→ **Data for analysis**
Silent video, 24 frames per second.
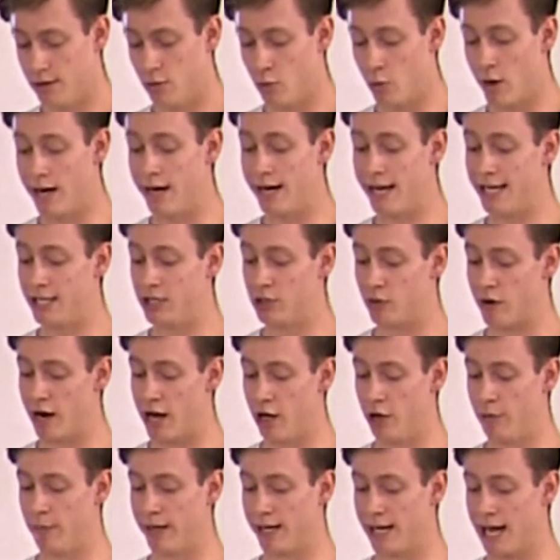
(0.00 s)
When
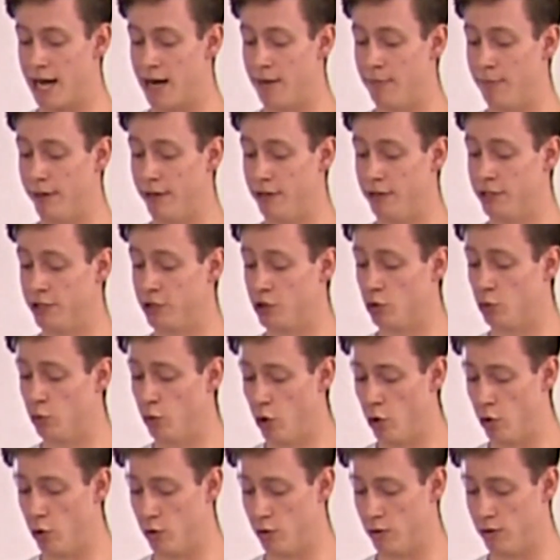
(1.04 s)
Israel began building the
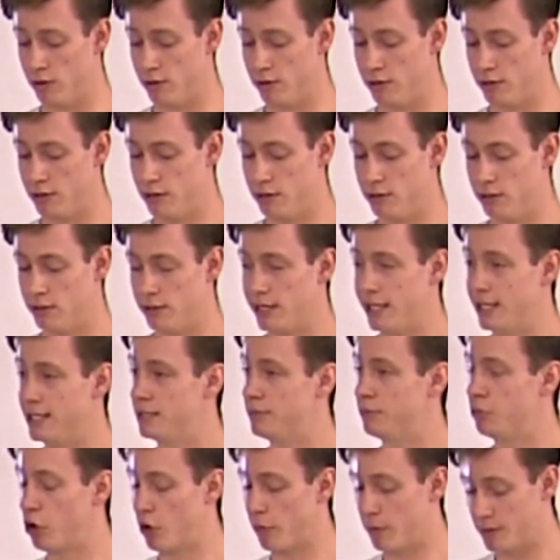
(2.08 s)
wall,
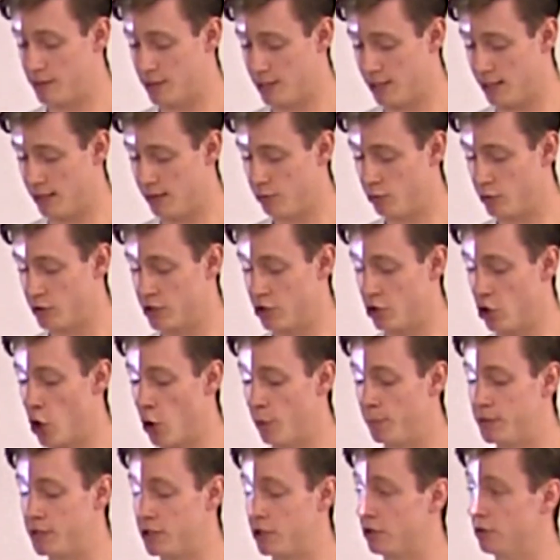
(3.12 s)
his property was an
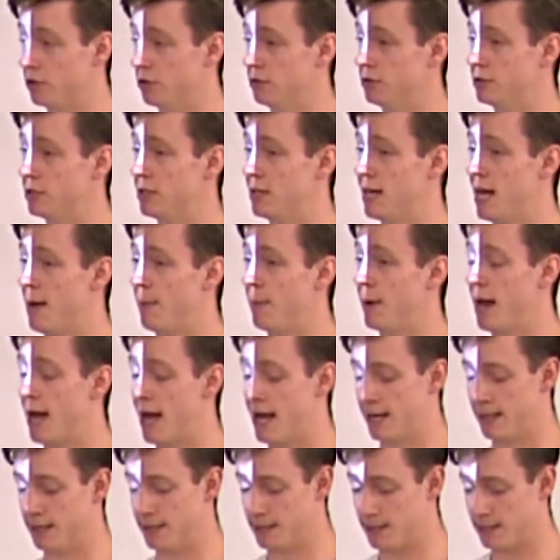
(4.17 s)
obstacle to their
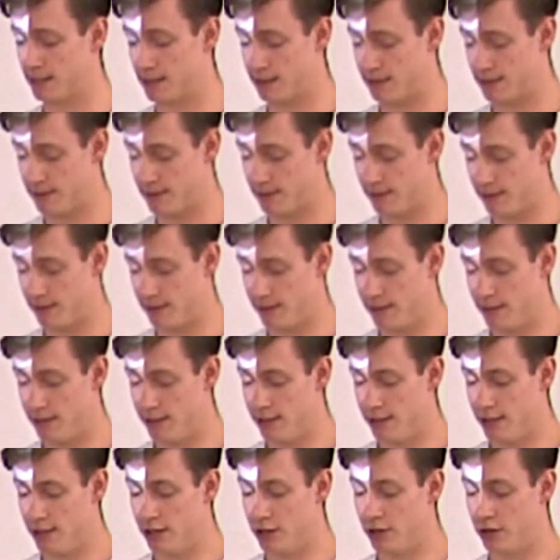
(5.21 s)
plans.
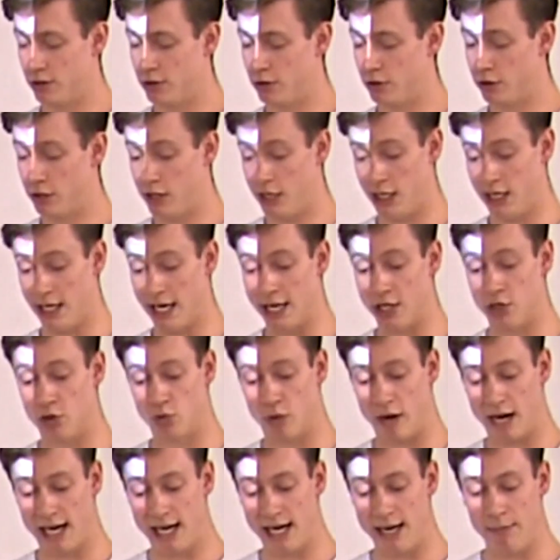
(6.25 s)
The
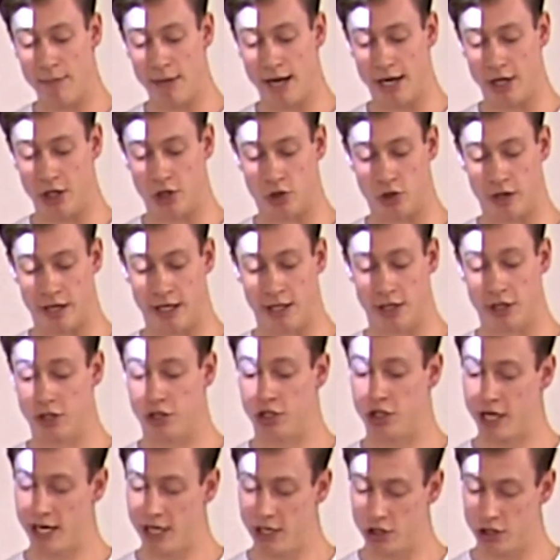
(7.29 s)
Israeli military could
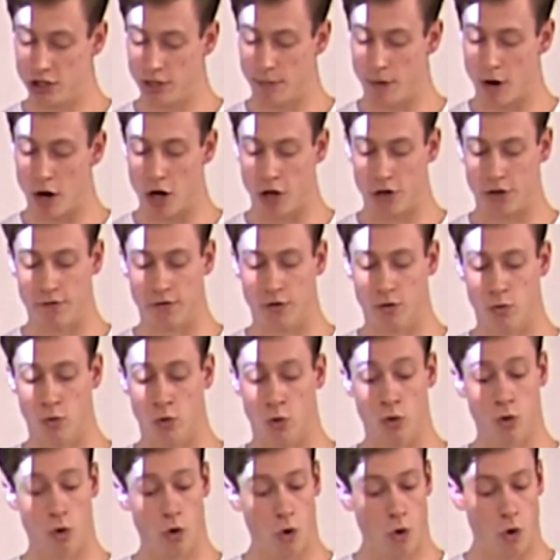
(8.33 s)
change the path of the
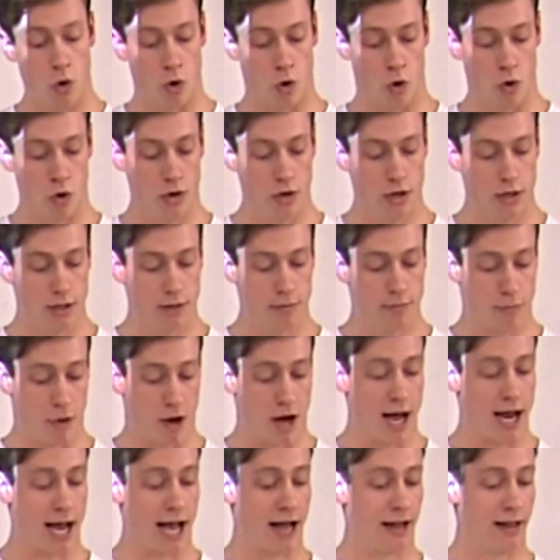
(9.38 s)
wall or
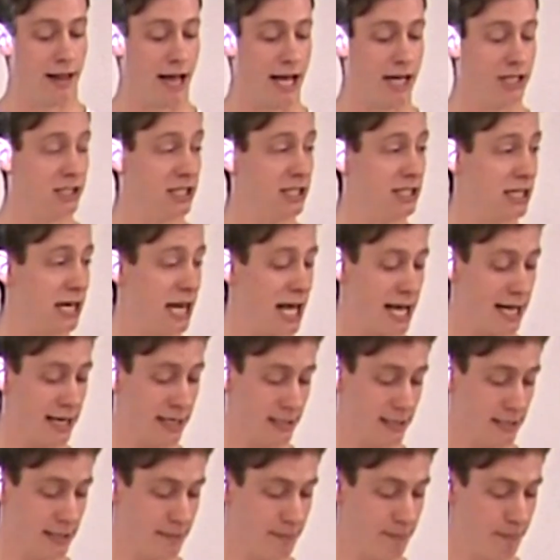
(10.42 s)
buy Al-Hajj's
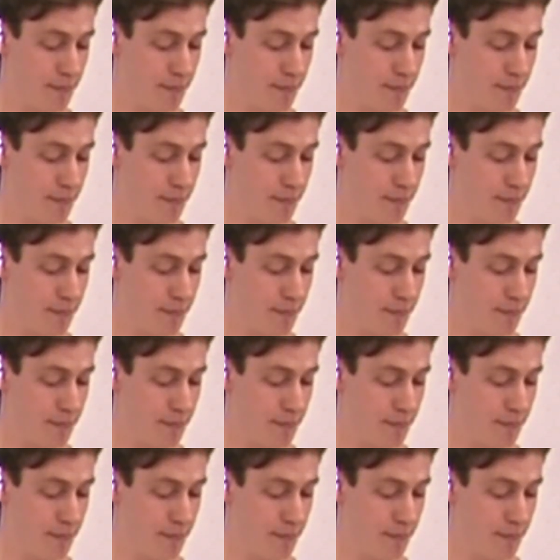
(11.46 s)
land.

→ **Goal of the exercise**
In copying the material, drop all pictures and keep everything else identical.

→ **Result for this task**
Silent video, 24 frames per second.
(0.00 s)
When
(1.04 s)
Israel began building the
(2.08 s)
wall,
(3.12 s)
his property was an
(4.17 s)
obstacle to their
(5.21 s)
plans.
(6.25 s)
The
(7.29 s)
Israeli military could
(8.33 s)
change the path of the
(9.38 s)
wall or
(10.42 s)
buy Al-Hajj's
(11.46 s)
land.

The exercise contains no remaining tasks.